▶ YOUR ASSIGNMENT
An exact reproduction of the listing is wanted, with the pictures dropped.

[[ GIVEN INFORMATION, beginning ]]

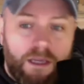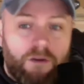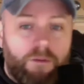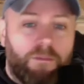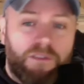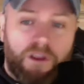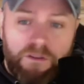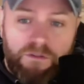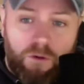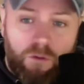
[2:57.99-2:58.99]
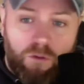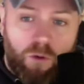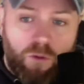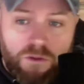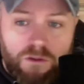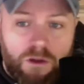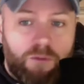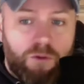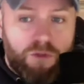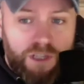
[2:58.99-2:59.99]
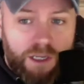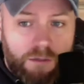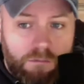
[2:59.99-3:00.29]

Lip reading: Remember, there's only 4 rules. No bullshitting.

[[ GIVEN INFORMATION, end ]]

▶ RESULT OF THIS EXERCISE
[2:57.99-2:58.99]
[2:58.99-2:59.99]
[2:59.99-3:00.29]

Lip reading: Remember, there's only 4 rules. No bullshitting.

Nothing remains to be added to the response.